◆ Exercise requirements
Take the line with "[00:00:14.50]" and every line after it in the entries below, and set them down exactly, without any pictures.

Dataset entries
□ □ □ □ □

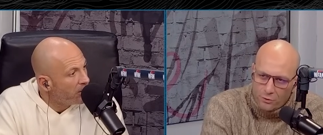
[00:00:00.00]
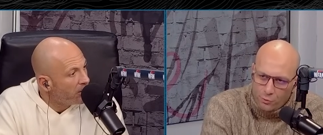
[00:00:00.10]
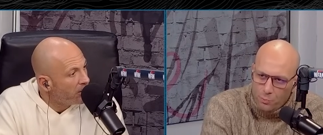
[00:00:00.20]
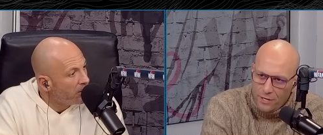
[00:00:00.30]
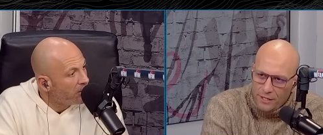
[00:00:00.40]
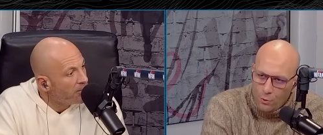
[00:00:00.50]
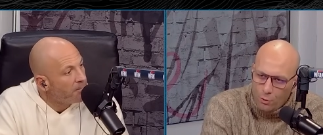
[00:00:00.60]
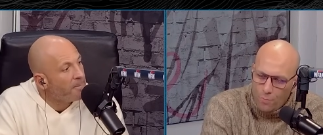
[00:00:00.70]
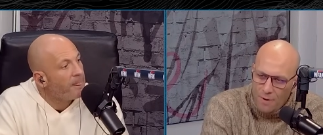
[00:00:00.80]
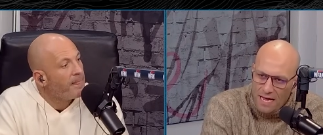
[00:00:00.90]
Speaker 1: were playing
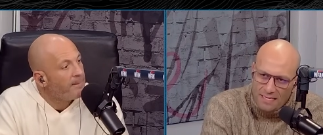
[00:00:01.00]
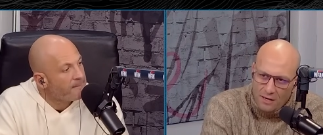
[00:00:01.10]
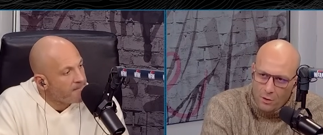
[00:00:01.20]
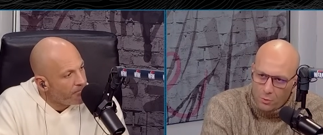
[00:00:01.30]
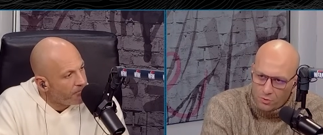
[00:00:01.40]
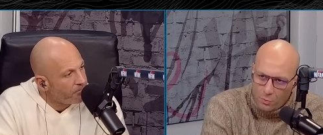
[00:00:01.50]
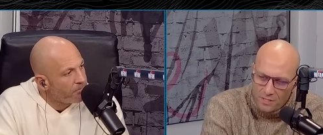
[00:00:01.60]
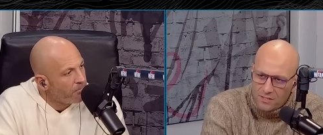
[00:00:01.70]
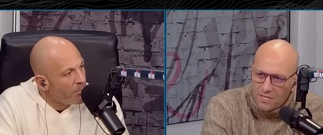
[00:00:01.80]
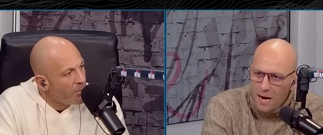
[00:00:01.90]
quarterback, Garrett Wilson would
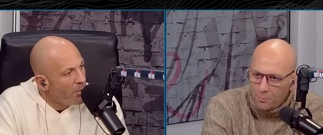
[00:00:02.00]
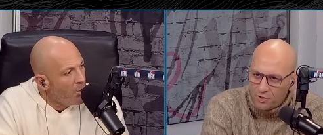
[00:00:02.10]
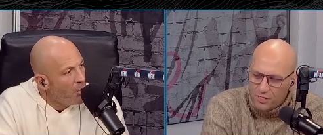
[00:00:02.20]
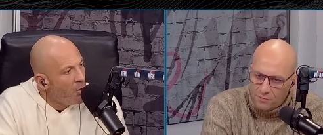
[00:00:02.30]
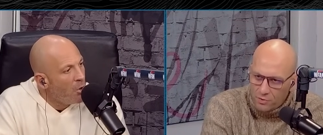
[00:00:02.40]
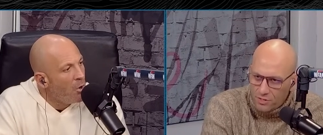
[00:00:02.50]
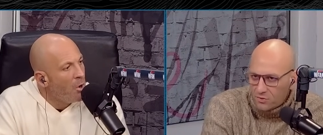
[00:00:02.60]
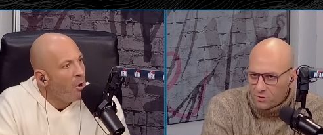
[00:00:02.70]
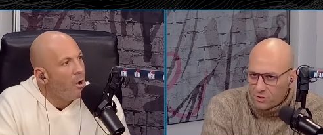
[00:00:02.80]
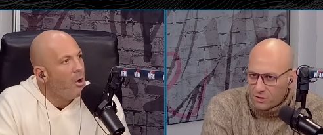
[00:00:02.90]
be a top receiver in
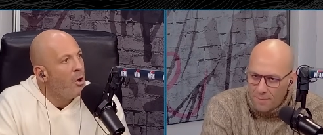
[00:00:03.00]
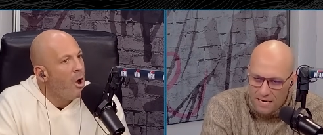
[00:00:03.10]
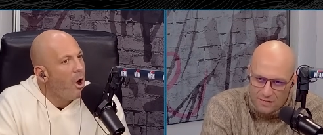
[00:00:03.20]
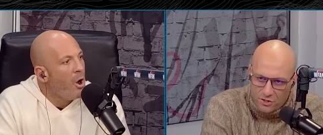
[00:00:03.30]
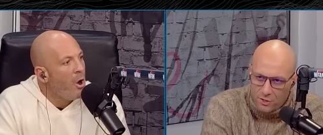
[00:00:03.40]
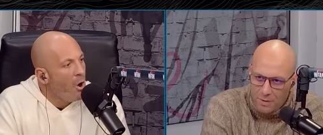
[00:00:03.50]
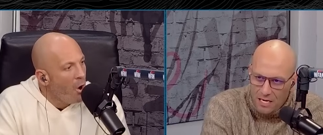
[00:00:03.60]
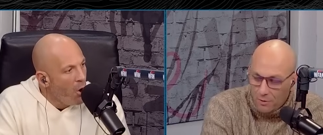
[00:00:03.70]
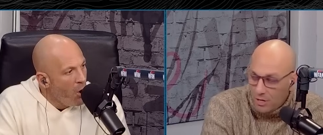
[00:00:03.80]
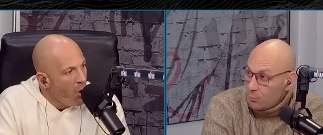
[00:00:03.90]
this league. I mean, that's just the
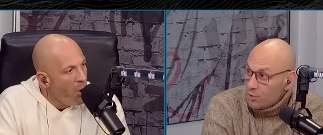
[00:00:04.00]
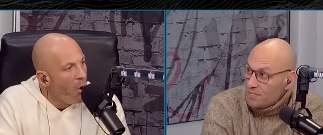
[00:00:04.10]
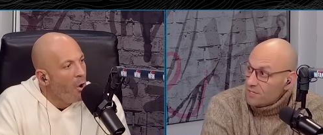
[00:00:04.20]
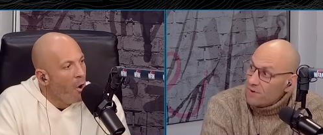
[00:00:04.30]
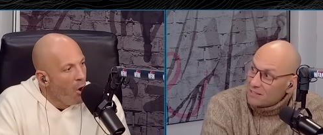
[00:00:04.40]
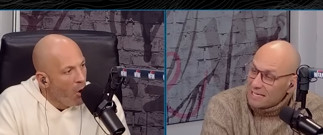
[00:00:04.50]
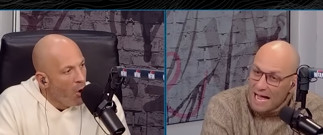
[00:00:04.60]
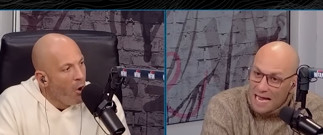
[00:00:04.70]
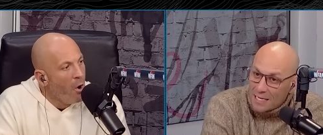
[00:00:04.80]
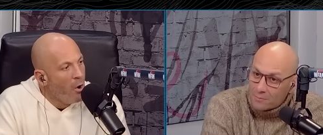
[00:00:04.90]
bottom line. Would he be Davante
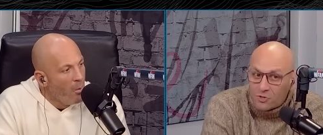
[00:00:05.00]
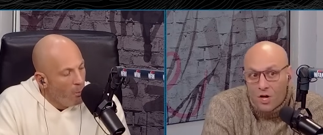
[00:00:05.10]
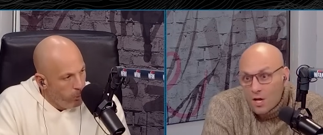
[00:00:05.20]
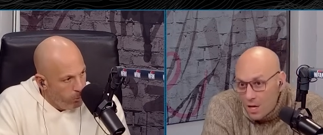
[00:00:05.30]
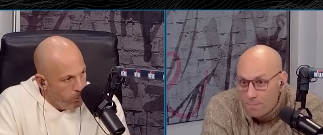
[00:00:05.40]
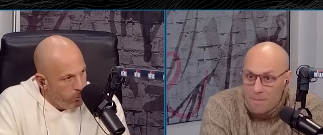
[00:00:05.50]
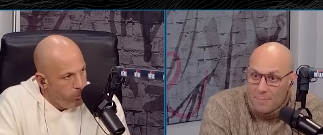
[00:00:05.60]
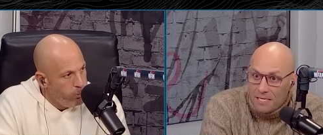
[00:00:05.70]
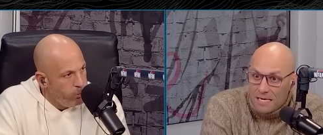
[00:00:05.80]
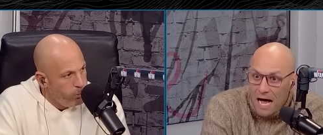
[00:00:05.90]
Adams?
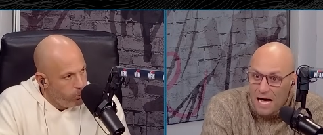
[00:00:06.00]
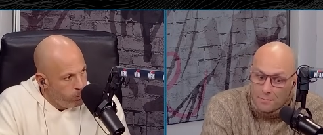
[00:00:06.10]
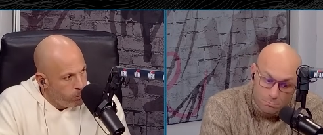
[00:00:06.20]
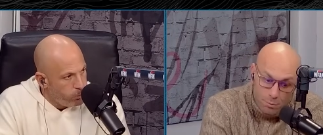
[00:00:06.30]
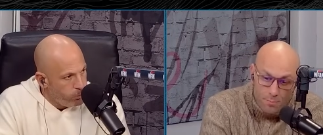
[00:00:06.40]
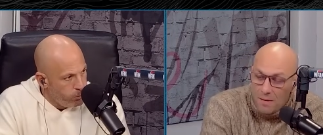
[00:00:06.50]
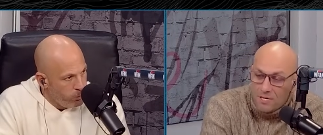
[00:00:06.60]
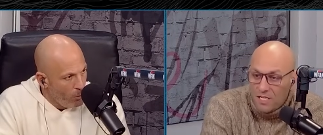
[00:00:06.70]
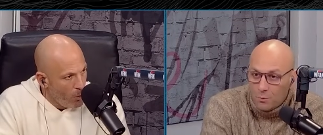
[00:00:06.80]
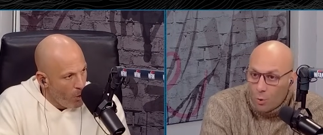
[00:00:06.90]
Maybe not, but maybe
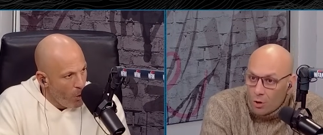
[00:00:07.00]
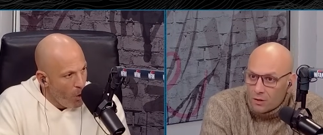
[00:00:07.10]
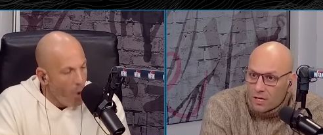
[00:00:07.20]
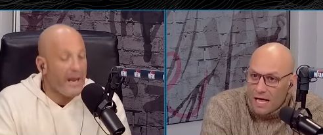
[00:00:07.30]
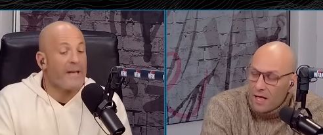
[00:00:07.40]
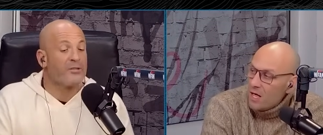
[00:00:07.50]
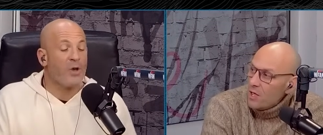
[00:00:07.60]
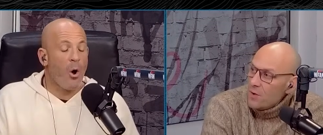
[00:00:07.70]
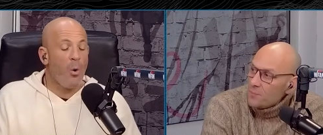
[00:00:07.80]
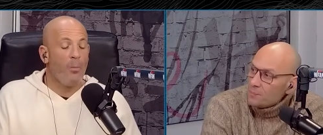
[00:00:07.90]
he would. Okay,
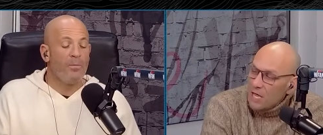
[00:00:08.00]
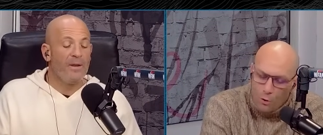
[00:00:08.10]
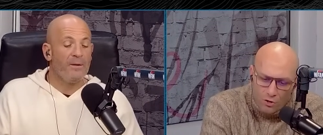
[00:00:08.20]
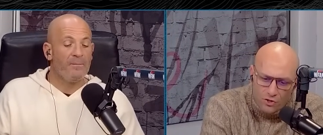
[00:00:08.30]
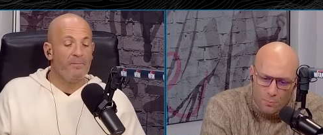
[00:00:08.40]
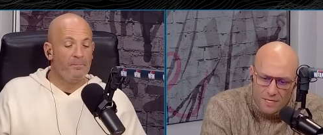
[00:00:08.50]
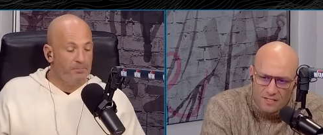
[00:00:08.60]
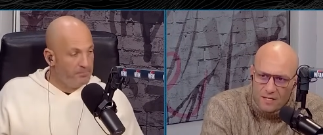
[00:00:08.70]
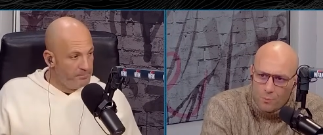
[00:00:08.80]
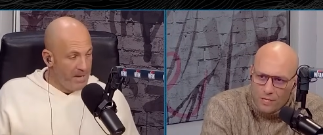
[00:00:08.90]
so and also
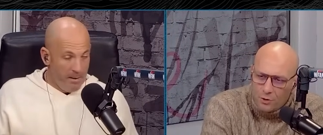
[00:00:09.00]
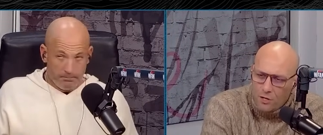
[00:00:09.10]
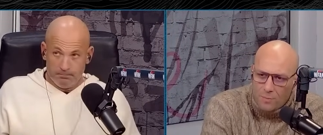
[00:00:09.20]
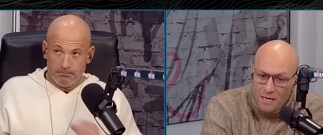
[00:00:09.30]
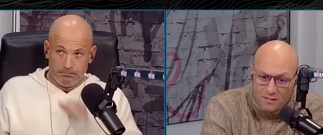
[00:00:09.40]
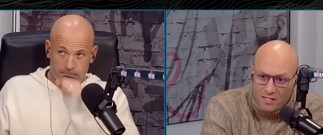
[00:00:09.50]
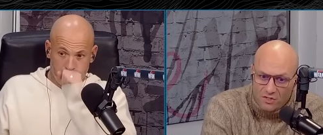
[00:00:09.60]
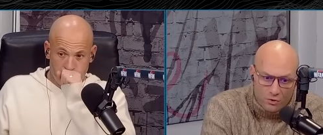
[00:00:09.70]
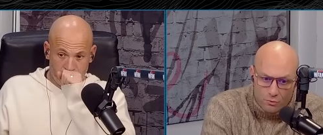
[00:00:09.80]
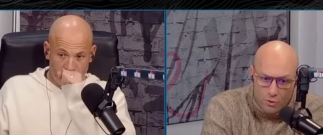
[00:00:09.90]
BT, we yep. talked about
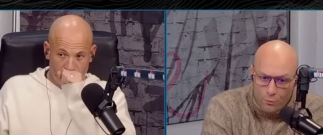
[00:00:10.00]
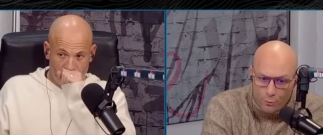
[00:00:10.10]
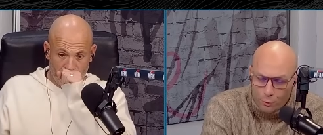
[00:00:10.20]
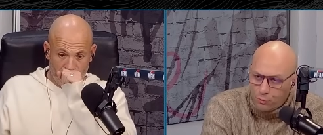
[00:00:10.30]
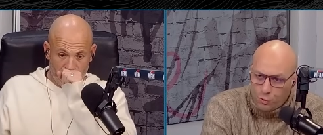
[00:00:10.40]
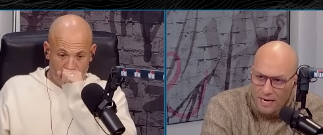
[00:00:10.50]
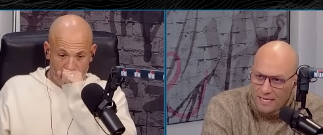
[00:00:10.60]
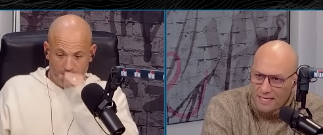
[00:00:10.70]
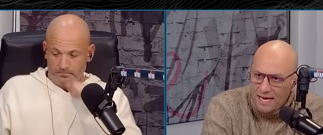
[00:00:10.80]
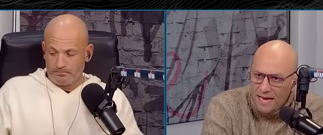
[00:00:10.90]
this, you know, through
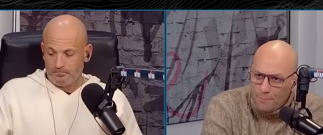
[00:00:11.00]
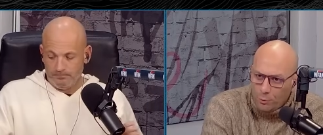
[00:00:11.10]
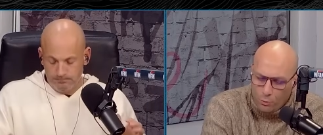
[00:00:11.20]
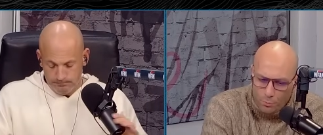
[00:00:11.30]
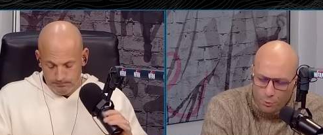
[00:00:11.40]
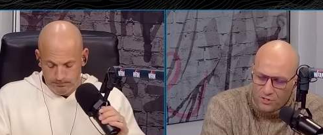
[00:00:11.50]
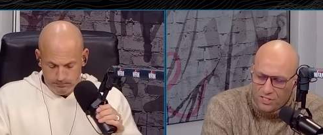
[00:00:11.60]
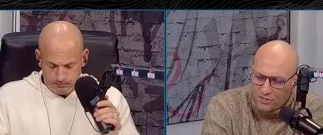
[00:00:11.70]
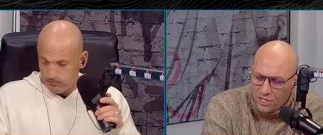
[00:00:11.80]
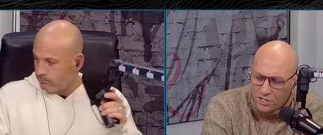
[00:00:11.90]
training camp or, or
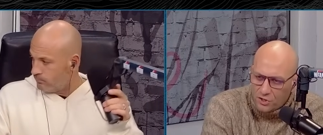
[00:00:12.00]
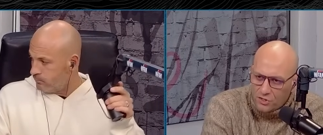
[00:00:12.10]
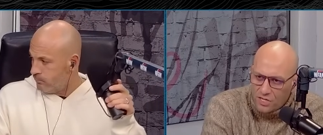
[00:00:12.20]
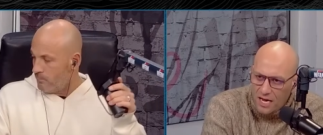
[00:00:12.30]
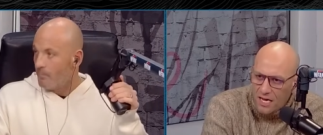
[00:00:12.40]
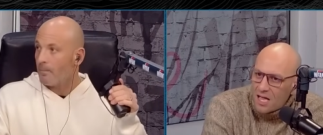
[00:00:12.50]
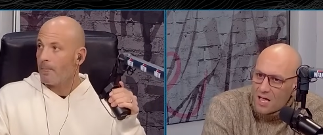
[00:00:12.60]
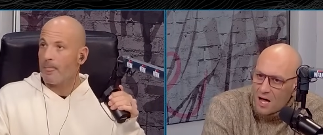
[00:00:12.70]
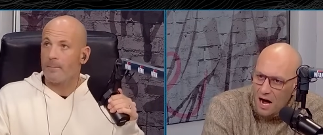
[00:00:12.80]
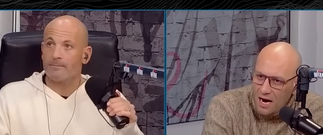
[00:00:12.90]
preseason, I should say,
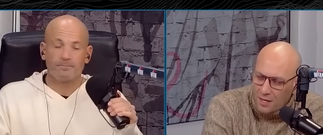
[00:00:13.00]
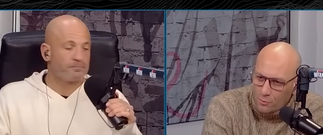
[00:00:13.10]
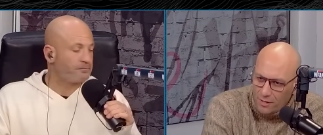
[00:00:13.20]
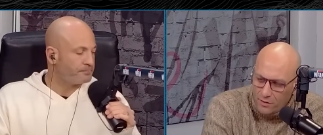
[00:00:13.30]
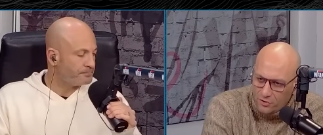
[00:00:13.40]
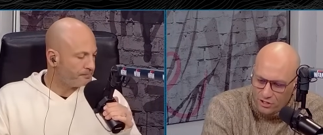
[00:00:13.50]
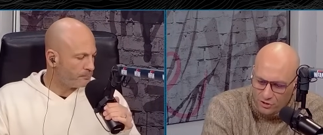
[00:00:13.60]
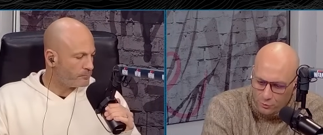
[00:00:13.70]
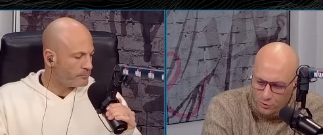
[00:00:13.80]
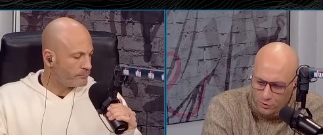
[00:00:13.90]
on in the regular season
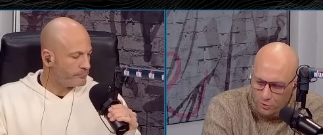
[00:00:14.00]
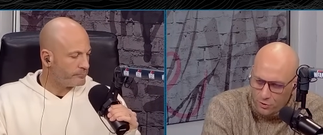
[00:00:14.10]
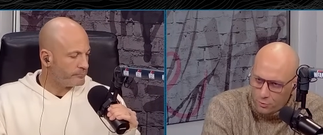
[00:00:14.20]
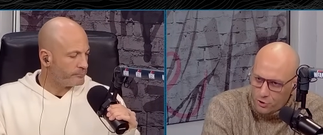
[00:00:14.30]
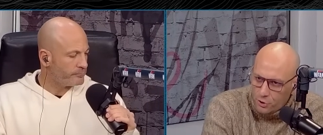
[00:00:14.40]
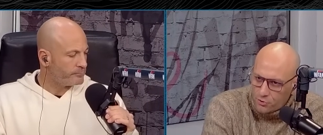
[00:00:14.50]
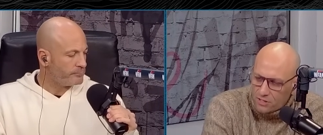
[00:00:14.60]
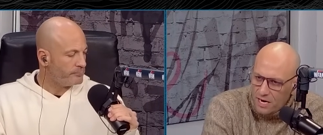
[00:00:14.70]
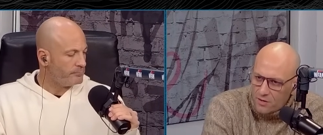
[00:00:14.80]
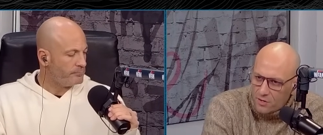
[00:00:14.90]
as we started doing shows
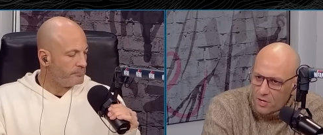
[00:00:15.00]
together.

□ □ □ □ □

◆ Task output
[00:00:14.50]
[00:00:14.60]
[00:00:14.70]
[00:00:14.80]
[00:00:14.90]
as we started doing shows
[00:00:15.00]
together.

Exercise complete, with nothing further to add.